#### Instructions for the task
A word-for-word copy of the records is needed, with every picture left out.

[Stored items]
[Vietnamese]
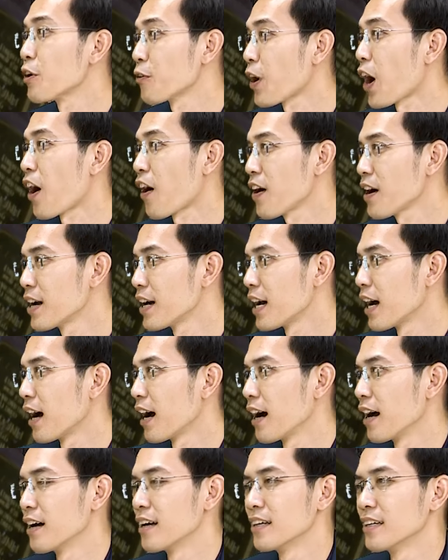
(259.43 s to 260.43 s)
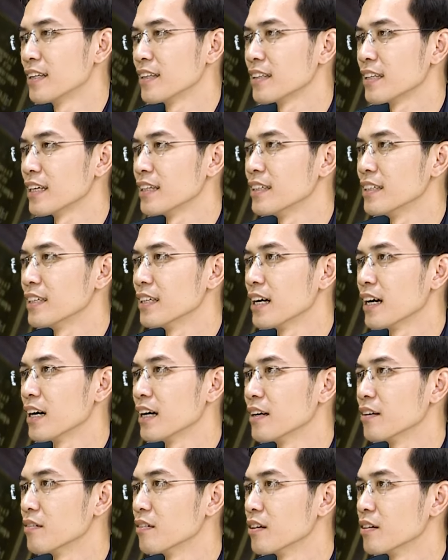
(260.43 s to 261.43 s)
có à, thì
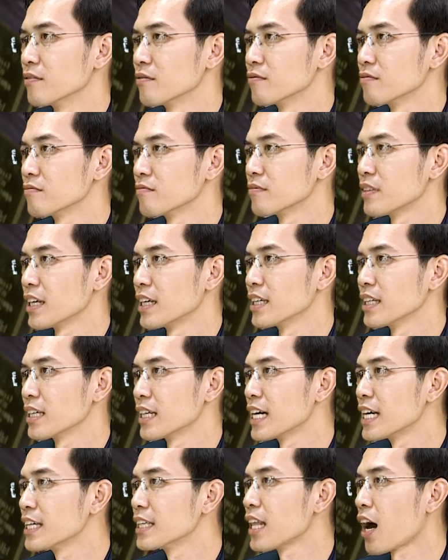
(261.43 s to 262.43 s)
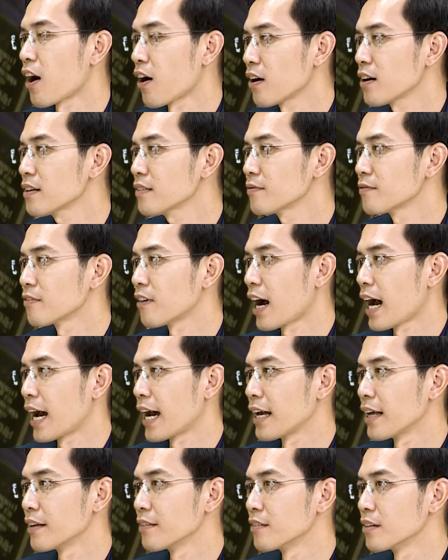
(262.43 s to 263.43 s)
à, thì khi đó
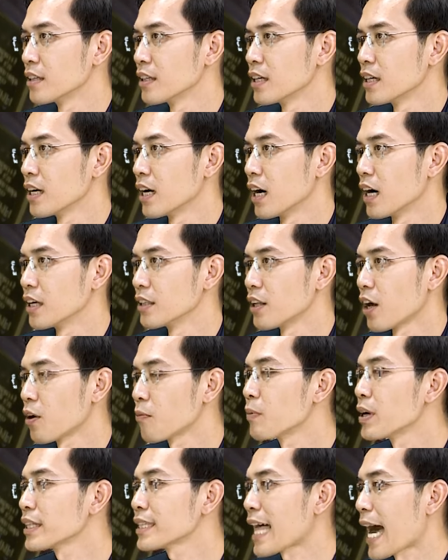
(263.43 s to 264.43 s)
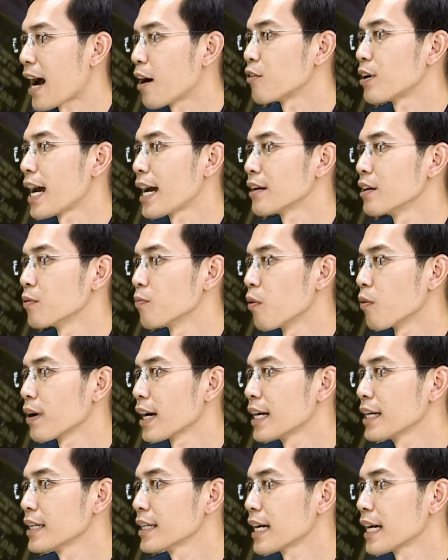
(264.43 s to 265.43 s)
và à, nó mới tạo ra được một
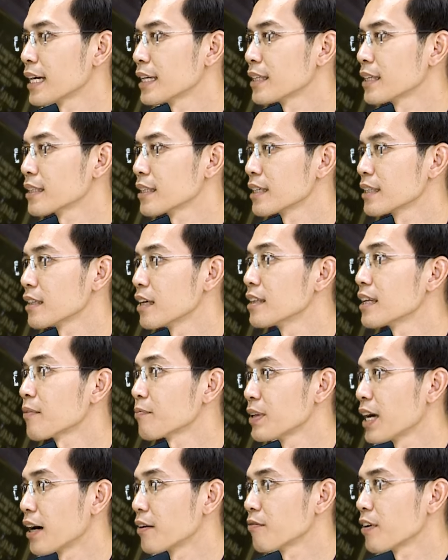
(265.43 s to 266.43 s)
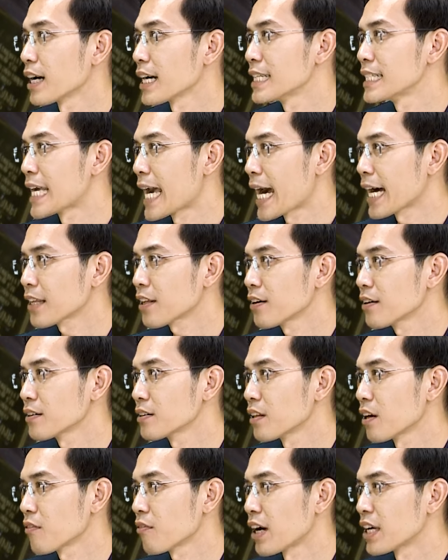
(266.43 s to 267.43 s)
cái cái tính hấp dẫn và cái giá nó
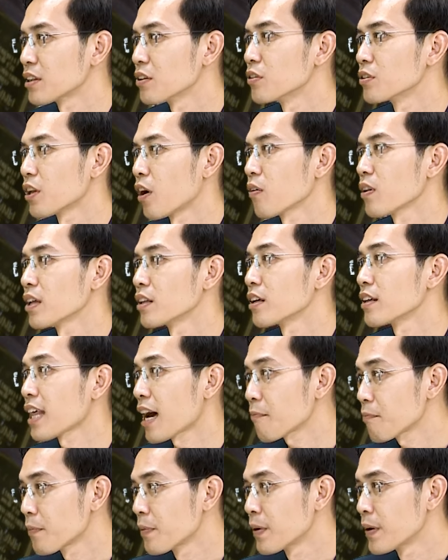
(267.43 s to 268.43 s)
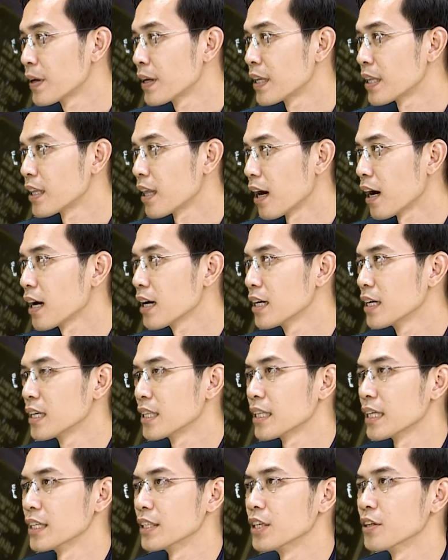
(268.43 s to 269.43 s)
nó phải tương đối là nó thấp vâng. đó
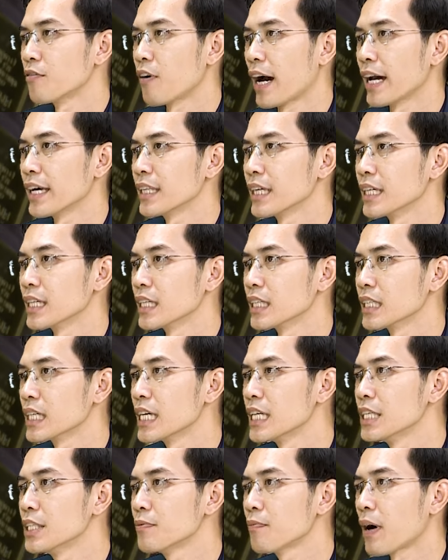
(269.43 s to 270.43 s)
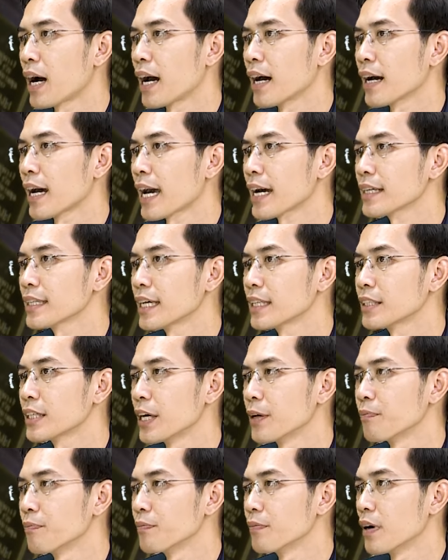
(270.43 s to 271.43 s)
thì như vậy thì ừ. khi mà các doanh
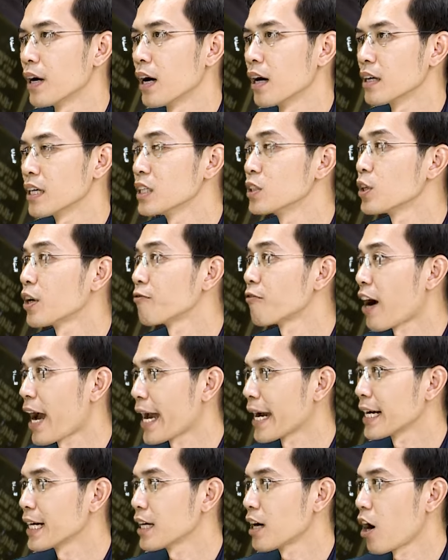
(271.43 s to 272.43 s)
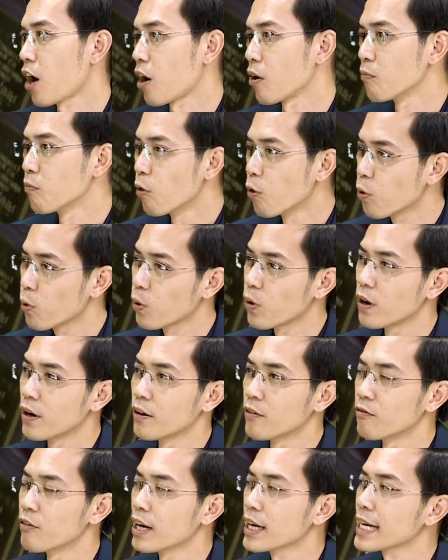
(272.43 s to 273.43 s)
nghiệp à, kinh doanh vàng á, họ mua
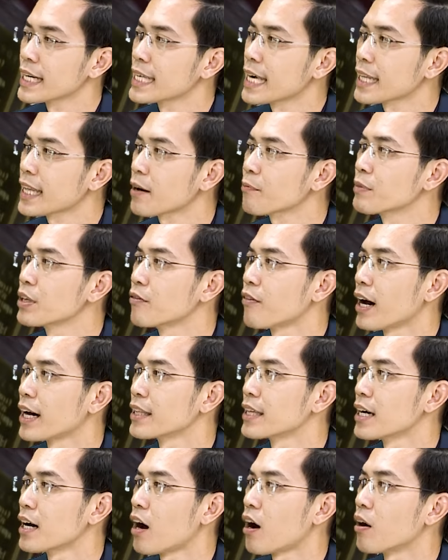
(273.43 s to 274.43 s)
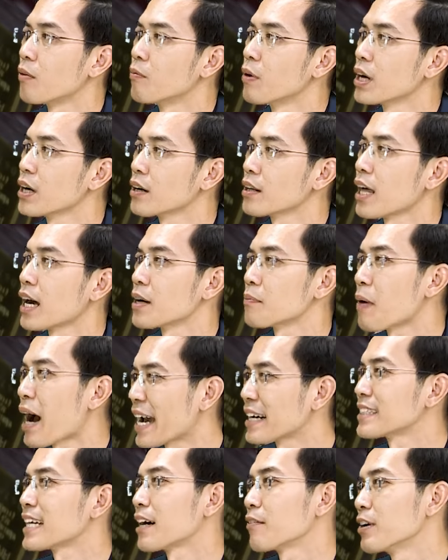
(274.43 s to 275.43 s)
với cái giá thấp như vậy thì họ mới có thể
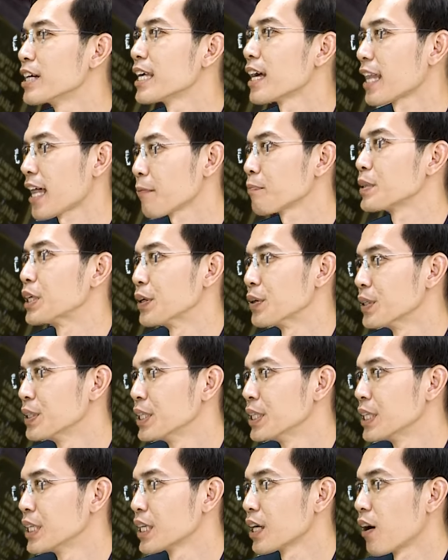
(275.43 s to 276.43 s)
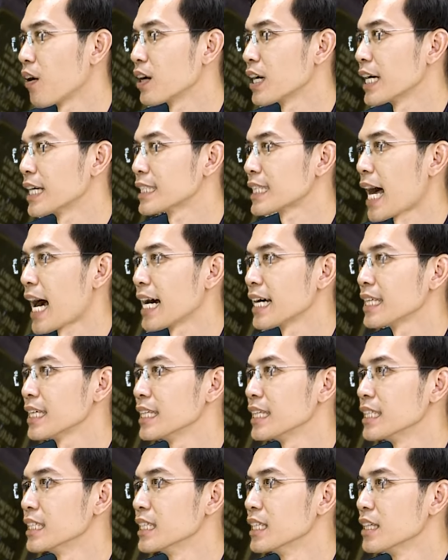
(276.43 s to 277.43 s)
bán ra với giá thấp được còn hiện tại
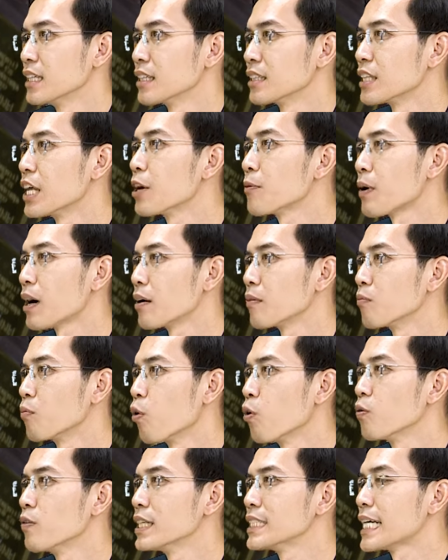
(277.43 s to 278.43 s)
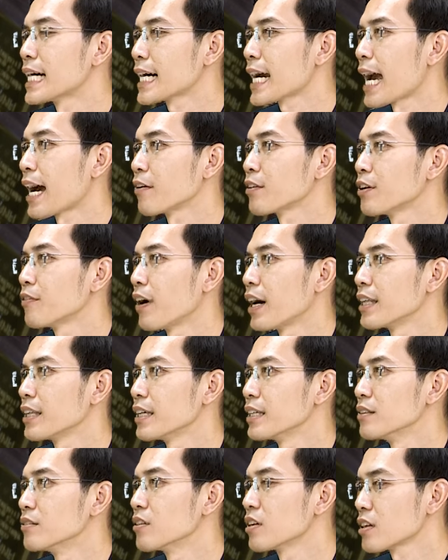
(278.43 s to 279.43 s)
thì nếu mà mua với giá cao như vậy
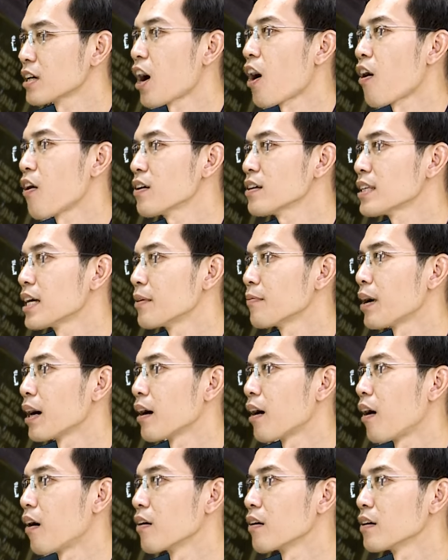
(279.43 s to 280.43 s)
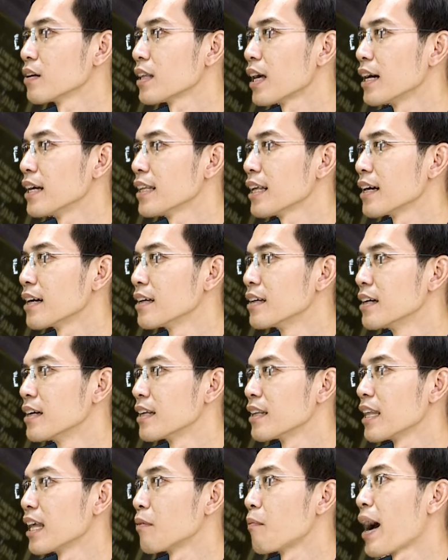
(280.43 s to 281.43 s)
thì rất khó để mà họ có thể là
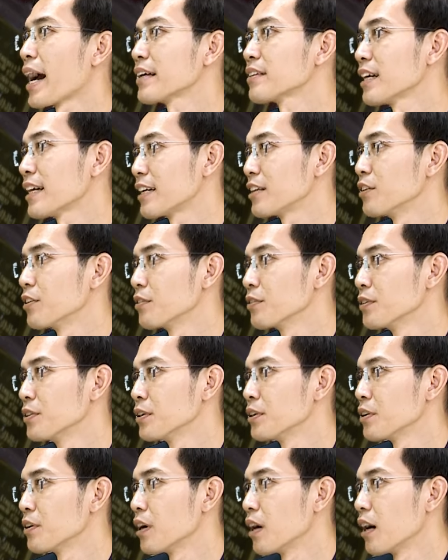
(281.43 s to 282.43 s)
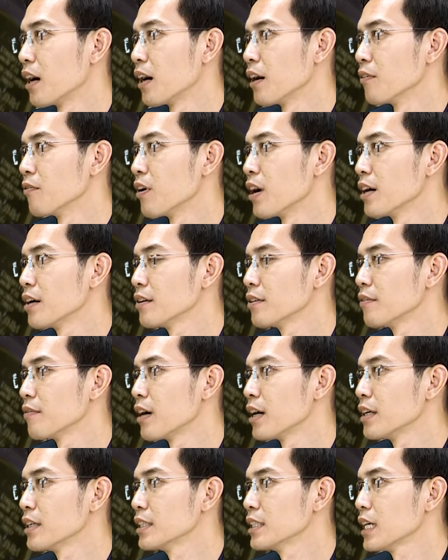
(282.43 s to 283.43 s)
là bán ra được vâng. à, với
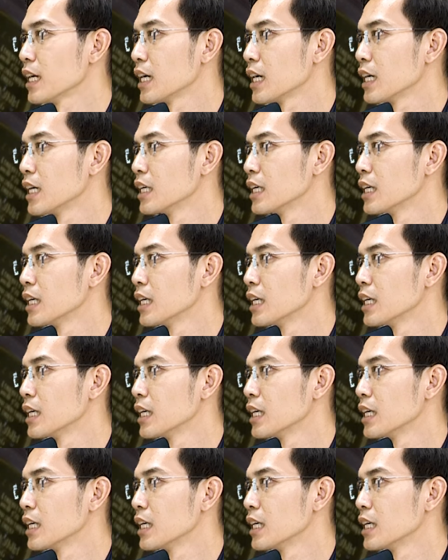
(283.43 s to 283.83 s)
với à,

#### Solution to the exercise
[Vietnamese]
(259.43 s to 260.43 s)
(260.43 s to 261.43 s)
có à, thì
(261.43 s to 262.43 s)
(262.43 s to 263.43 s)
à, thì khi đó
(263.43 s to 264.43 s)
(264.43 s to 265.43 s)
và à, nó mới tạo ra được một
(265.43 s to 266.43 s)
(266.43 s to 267.43 s)
cái cái tính hấp dẫn và cái giá nó
(267.43 s to 268.43 s)
(268.43 s to 269.43 s)
nó phải tương đối là nó thấp vâng. đó
(269.43 s to 270.43 s)
(270.43 s to 271.43 s)
thì như vậy thì ừ. khi mà các doanh
(271.43 s to 272.43 s)
(272.43 s to 273.43 s)
nghiệp à, kinh doanh vàng á, họ mua
(273.43 s to 274.43 s)
(274.43 s to 275.43 s)
với cái giá thấp như vậy thì họ mới có thể
(275.43 s to 276.43 s)
(276.43 s to 277.43 s)
bán ra với giá thấp được còn hiện tại
(277.43 s to 278.43 s)
(278.43 s to 279.43 s)
thì nếu mà mua với giá cao như vậy
(279.43 s to 280.43 s)
(280.43 s to 281.43 s)
thì rất khó để mà họ có thể là
(281.43 s to 282.43 s)
(282.43 s to 283.43 s)
là bán ra được vâng. à, với
(283.43 s to 283.83 s)
với à,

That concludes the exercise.